Some 35 years ago, Richard Doll and Richard Peto suggested 75% or so of cancers were potentially preventable; other epidemiologists have suggested 90%.
Scrutiny of the worldwide variation in incidence rates of all the major adult cancers suggests that some 75-90% are lifestyle-associated (or dependent) and hence potentially avoidable. Some 90% or so of lung cancers, skin cancers, liver cancers and cervical cancers are probably avoidable.
Getting to grips with the obesity epidemic and modification of calorie intake/use would bring many health benefits, including having an impact on a significant fraction – perhaps one third – of cancer risk.
There are huge challenges here, some of them logistical, social and economic. But it’s possible.
Breast cancer is especially interesting in this context – an oestrogen-fuelled mismatch between evolutionary adaptive reproductive (and dietary) programmes and modern lifestyles. It ought to be fixable.
As cancers progress and diversify and become more robust, the probability of both metastatic spread and drug resistance increases. The argument for early intervention is therefore unassailable.
It is not without difficulties however. The majority of early lesions that we can detect by surveillance are evolutionary dead-ends and don’t merit intervention, particularly if this is invasive or with significant collateral damage. We very badly need more accurate biomarkers of malignant potential to identify the bad players.
Predicting evolutionary trajectories is possible in simpler, bacterial systems and it could be possible for cancer. Evolutionary parameters may be key.
Genomic diversity, stem cell burden and the diversity of ecosystem selective pressures are variables that should have an impact on the likelihood of progression. It’s not random chance.
Here at The Institute of Cancer Research, a major focus is on the discovery of new, more targeted drugs and scheduling that maximise the chance of avoiding drug resistance and minimise toxicity.
Our partners the Royal Marsden NHS Foundation Trust, as a tertiary referral centre, tend to see more advanced cancers.
For these, improved combinatorial drug (and immunotherapy) treatments offer the best prospect for improved outcome especially for the more malignant cancers that present ‘late’ in their evolutionary trajectories, such as with pancreatic, ovarian, lung and glioblastoma cancers.
This will, for sure, be tricky, not least because of the extraordinary genetic diversity and epigenetic plasticity of cancer clones.
The objective and clear intention is cure – a permanent fix.
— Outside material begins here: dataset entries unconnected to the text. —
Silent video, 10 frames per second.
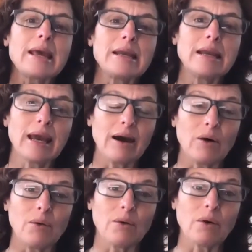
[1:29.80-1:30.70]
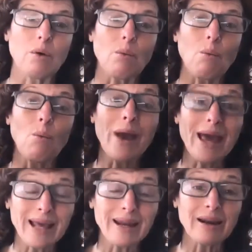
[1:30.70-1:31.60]
Now, where
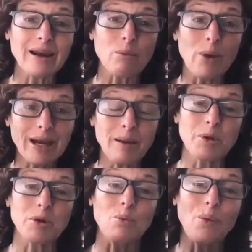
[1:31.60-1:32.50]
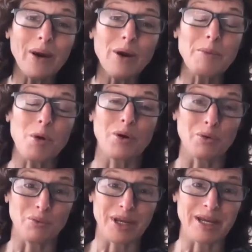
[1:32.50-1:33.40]
I'm going to
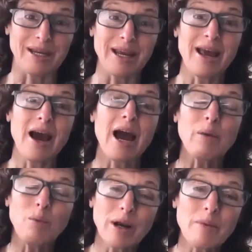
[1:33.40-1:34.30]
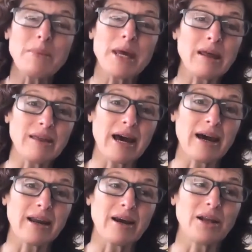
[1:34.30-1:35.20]
read, I want to make
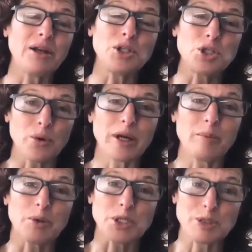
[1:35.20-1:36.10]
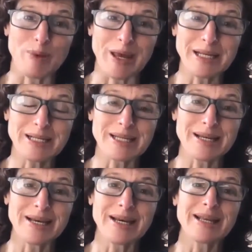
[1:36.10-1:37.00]
that an enjoyable space
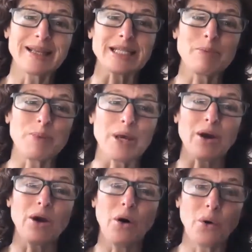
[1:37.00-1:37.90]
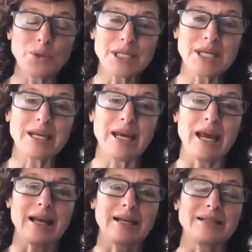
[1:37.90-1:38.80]
that's a bit cozy
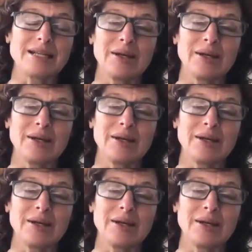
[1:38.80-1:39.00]
and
But the fall-back position should this fail might be to stall or slow down evolutionary progression. For some patients, particularly the more elderly, this would be something of a victory or effective ‘cure’.
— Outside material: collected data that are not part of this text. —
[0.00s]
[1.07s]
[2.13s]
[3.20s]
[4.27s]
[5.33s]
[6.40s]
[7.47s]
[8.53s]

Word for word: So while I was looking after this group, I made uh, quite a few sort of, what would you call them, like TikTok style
Testing many possible drug combinations in varying schedules directly in patients looks impractical. What is called for is some preclinical evolutionary modelling of drug resistance.
In simpler bacterial systems, it has been possible to steer or redirect evolutionary trajectories with respect to drug resistance towards more benign outcomes. Plans are afoot at the ICR – through my colleagues Dr Andrea Sottoriva and Dr Udai Banerji – to adapt this experimental tactic for cancer cells. It could pay rich dividends.
The ICR’s plans to bring together, in one new building, our research efforts in drug discovery and evolutionary biology will facilitate these new endeavours.
So, the big question remains: is Obama naïve or over-optimistic to believe that cancer can be fixed? Anyone who disagrees with that hope and ambition probably shouldn’t be involved in cancer research and treatment.
Certainly more money via the National Cancer Institute or Cancer Research UK’s Grand Challenge scheme should make a difference.
It’s foolish to make precise predictions about the future (other than that it will happen). But we can hazard a guess or speculate on what is possible. Science is always full of surprises, so who knows.
My best bet is that, if all three strategies I’ve described were systematically and vigorously applied, then the total burden of cancer could be reduced by around 90% in 15-20 years. It is audacious, but – any other offers?